▶ _Work to complete_: Using the data below, output the first line and every line after it up to and including the line containing "Frames from a", exactly as written and with nothing added.

───── Working data ─────

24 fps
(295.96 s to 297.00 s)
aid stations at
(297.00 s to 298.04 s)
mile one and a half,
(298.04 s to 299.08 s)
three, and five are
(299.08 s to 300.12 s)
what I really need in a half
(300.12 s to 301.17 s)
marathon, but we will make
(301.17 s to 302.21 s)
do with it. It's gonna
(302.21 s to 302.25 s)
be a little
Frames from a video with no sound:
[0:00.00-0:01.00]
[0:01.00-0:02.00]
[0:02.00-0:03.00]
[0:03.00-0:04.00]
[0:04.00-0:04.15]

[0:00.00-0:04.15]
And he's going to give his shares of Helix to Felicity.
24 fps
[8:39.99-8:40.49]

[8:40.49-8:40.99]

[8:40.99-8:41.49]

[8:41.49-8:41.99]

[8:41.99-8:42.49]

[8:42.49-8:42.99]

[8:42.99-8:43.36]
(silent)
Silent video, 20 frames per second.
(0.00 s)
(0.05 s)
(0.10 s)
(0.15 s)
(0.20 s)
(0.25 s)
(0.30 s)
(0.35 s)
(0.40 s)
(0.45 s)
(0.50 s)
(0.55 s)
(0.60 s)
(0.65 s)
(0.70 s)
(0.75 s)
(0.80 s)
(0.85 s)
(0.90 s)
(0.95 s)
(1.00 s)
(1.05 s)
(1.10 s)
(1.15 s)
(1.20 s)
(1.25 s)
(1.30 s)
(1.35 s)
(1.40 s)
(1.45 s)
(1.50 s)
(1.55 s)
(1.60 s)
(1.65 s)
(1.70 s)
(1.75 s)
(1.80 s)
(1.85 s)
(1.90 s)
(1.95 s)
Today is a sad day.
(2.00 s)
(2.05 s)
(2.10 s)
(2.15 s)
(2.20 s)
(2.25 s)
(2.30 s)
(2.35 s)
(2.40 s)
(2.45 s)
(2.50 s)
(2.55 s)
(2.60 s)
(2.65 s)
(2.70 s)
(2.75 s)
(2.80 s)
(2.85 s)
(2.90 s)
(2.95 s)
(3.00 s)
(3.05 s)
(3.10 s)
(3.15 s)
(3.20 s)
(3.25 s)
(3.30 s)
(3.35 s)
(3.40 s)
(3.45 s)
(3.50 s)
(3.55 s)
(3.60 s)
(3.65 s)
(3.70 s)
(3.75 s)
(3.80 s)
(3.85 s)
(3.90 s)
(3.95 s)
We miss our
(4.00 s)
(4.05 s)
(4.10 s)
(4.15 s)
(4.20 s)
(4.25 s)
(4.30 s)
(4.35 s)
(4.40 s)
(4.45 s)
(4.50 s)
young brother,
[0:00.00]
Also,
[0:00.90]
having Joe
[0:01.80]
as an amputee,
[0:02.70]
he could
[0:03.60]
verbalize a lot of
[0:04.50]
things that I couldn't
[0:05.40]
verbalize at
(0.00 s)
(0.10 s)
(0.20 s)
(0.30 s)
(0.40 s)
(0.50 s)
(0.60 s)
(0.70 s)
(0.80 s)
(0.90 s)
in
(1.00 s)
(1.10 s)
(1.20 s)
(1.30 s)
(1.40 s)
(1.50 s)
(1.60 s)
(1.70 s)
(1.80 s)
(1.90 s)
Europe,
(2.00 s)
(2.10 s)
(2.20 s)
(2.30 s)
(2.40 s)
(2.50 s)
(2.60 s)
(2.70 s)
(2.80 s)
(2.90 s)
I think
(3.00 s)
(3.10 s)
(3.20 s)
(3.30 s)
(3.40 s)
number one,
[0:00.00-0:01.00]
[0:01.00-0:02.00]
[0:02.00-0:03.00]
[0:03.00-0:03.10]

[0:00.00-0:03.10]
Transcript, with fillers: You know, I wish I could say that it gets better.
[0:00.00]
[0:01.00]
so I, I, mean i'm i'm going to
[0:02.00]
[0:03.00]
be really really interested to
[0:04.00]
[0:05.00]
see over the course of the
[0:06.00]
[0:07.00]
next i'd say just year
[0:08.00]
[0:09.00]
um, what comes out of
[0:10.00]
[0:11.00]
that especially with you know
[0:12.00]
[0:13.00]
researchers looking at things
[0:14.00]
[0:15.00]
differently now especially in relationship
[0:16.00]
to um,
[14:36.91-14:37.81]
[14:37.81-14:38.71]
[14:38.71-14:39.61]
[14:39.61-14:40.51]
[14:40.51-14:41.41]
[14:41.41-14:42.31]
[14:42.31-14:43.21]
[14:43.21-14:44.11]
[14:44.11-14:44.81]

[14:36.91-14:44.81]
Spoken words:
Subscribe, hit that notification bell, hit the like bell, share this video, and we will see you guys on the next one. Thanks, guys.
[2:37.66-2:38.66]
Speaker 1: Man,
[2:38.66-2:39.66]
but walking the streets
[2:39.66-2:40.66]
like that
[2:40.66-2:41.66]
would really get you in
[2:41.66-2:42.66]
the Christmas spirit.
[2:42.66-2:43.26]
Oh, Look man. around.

─────

▶ _Result of this exercise_:
24 fps
(295.96 s to 297.00 s)
aid stations at
(297.00 s to 298.04 s)
mile one and a half,
(298.04 s to 299.08 s)
three, and five are
(299.08 s to 300.12 s)
what I really need in a half
(300.12 s to 301.17 s)
marathon, but we will make
(301.17 s to 302.21 s)
do with it. It's gonna
(302.21 s to 302.25 s)
be a little
Frames from a video with no sound:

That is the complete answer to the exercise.